In his contribution, the traditional ruler of Owerre Nsukka Autonomous Community in Nsukka Local Government Area of Enugu State, Dr. Emeka Felix Ugwu, said extended family system can only work in families where love thrive.
The monarch, who said that unhealthy rivalries and greed among extended family members have choked the love which sustained the system in Igbo land in the olden days, added that in families that love one another, extended families served as ladder through which younger members attained successes in trades, education, and skills acquisition training.
He equally said that the system helped households to accomplish reasonable agricultural attainment where every member of the family participated in farm works.
He, however, bemoaned unhealthy rivalries and insatiable quest for materialism which characterizes most extended families now, saying unless something is done to reverse the ugly trend, the system has become counterproductive.
For Chief Boniface Ezenenwu, an automobile engineer based in Onitsha, Anambra state, the importance of extended family cannot be over emphasized. Ezenenwu, the immediate past chairman of Nigerian Automobile Technicians Association, NATA, Anambra state chapter, said the system was responsible for Ndigbo not engaging in begging for alms like in other tribes where begging is rampant.
According to Ezenenwu, because of the extended family system, many Igbo sons and daughters are being trained in various fields of human endeavour by the extended family members who are rich enough to sponsor others.
“In fact, it is only of recent that I started seeing Igbo people begging for alms unlike before.

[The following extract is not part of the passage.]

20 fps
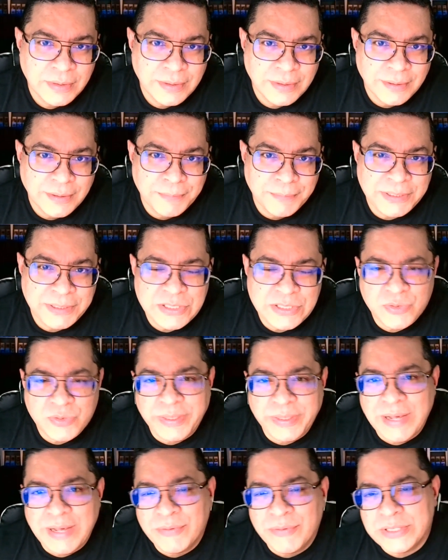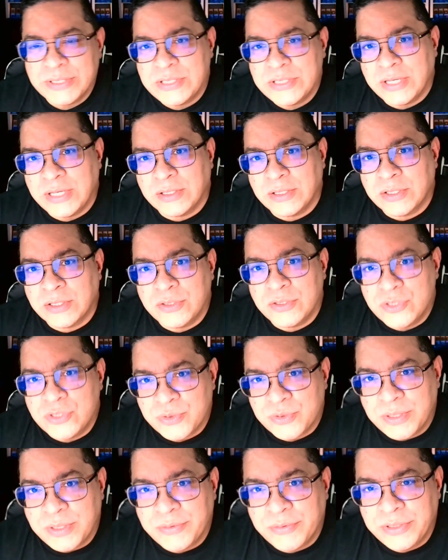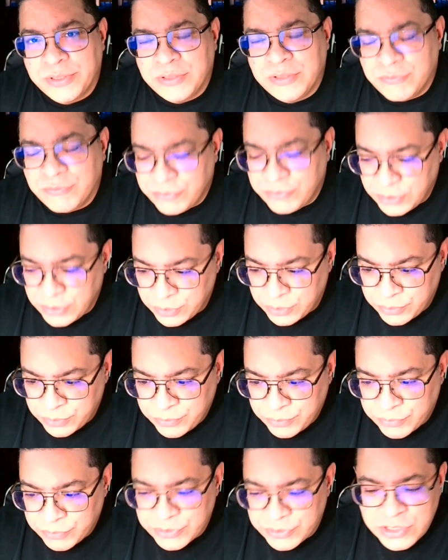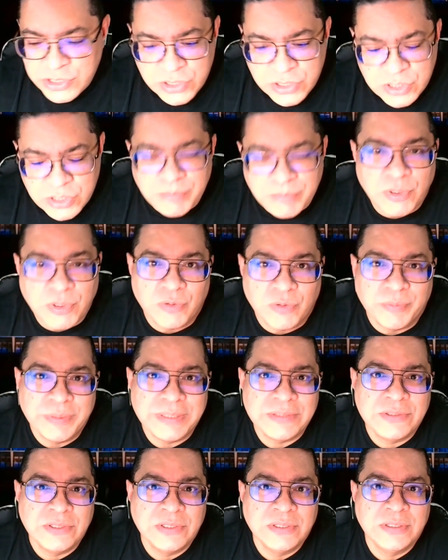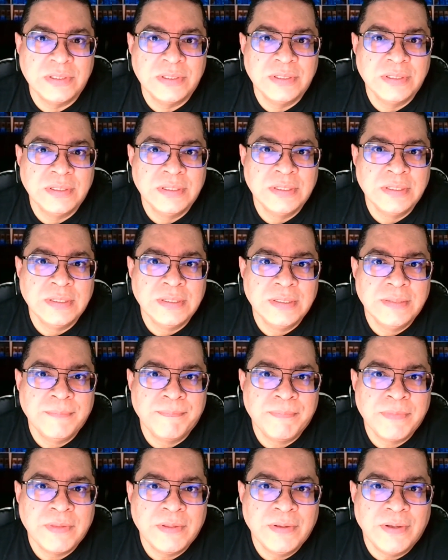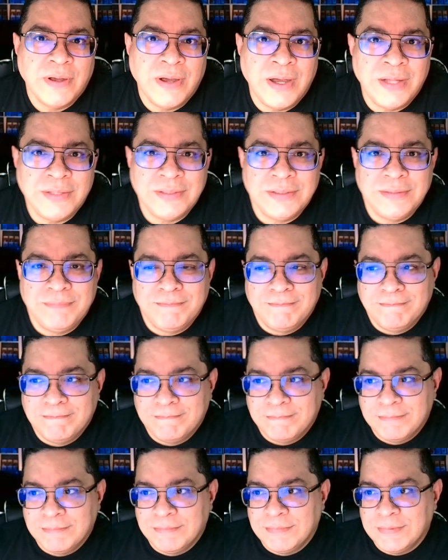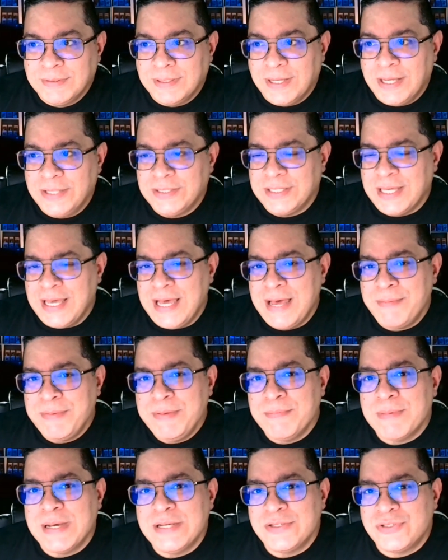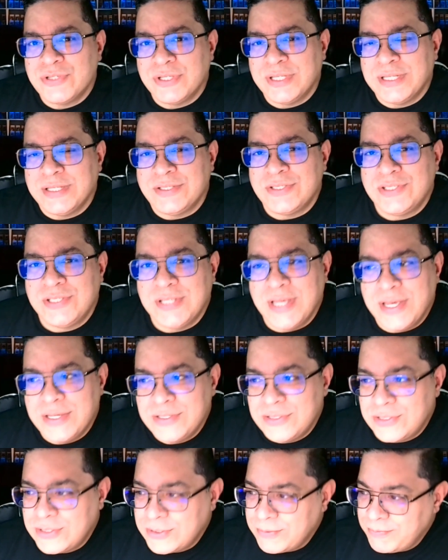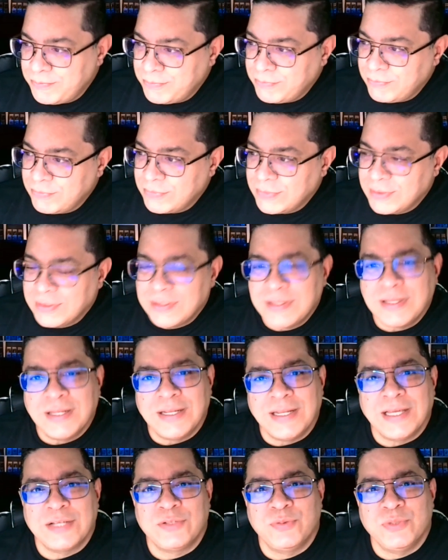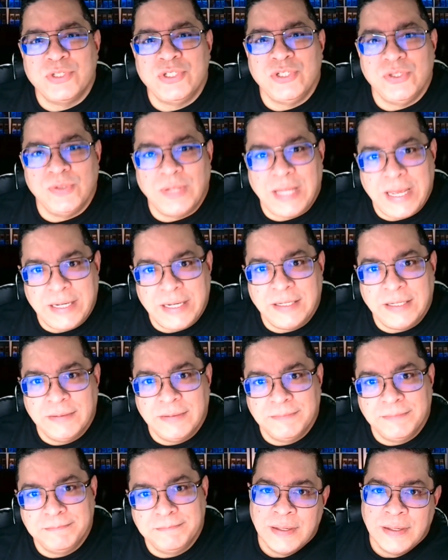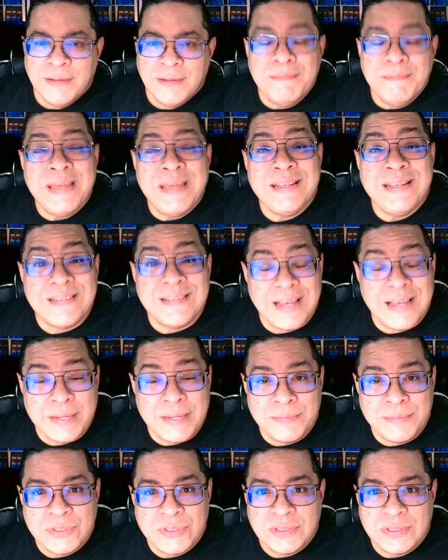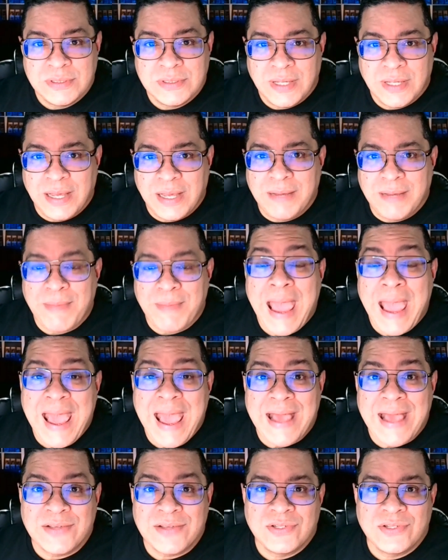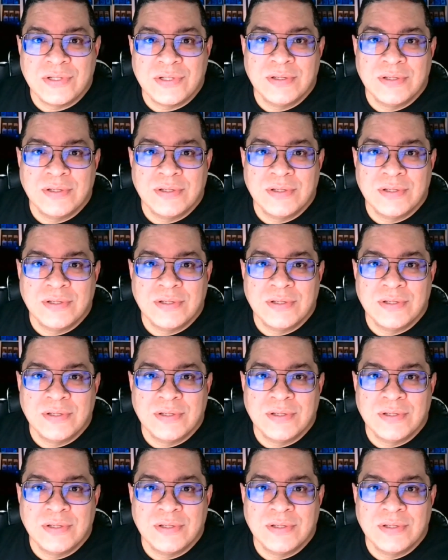But this week, I want to take a contrarian view for just a moment on the hobby mantra that says, collect what you like. Many times I am asked,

Ndigbo are always ashamed of begging because their well to do extended family members do not allow them to go hungry or to be found wanting.
“I am therefore urging other ethnic tribes to emulate Ndigbo in terms of embracing the extended family system”, Ezenenwu said.
In his contribution, Nze Dozie Nweke, President of Aborji Akanano Union, AAU, Oba, Idemili North Area Council, extended family system is the same thing as one’s maternal and paternal relations and in-laws.
According to Nze Nweke, during a funeral, marriage or chieftaincy installation ceremonies, it is the responsibility of the extended family members to assist their man or woman financially or otherwise to ensure that such ceremonies are performed successfully.
Nweke therefore urged extended family members not to allow their members to suffer from hunger and starvation in the midst of economic crunch, adding that on the other hand an extended family member should not kill or harm fellow members as observed in some cases.
In his view, Chief Rommy Ezeonwuka, said it is the extended family system that make Ndigbo unique and make them stand tall among other ethnic groups.
For Chief Hyman Udema, a titled chief in Obosi, Anambra State, “extended family life in Igbo land is an ideology that knows no bounds in terms of prevailing economic situation at any time.
“It is a systemic practice gone down with generations that would endear generations to come. Sustainability is not dependent on abundance but on commitment and natural pledge”.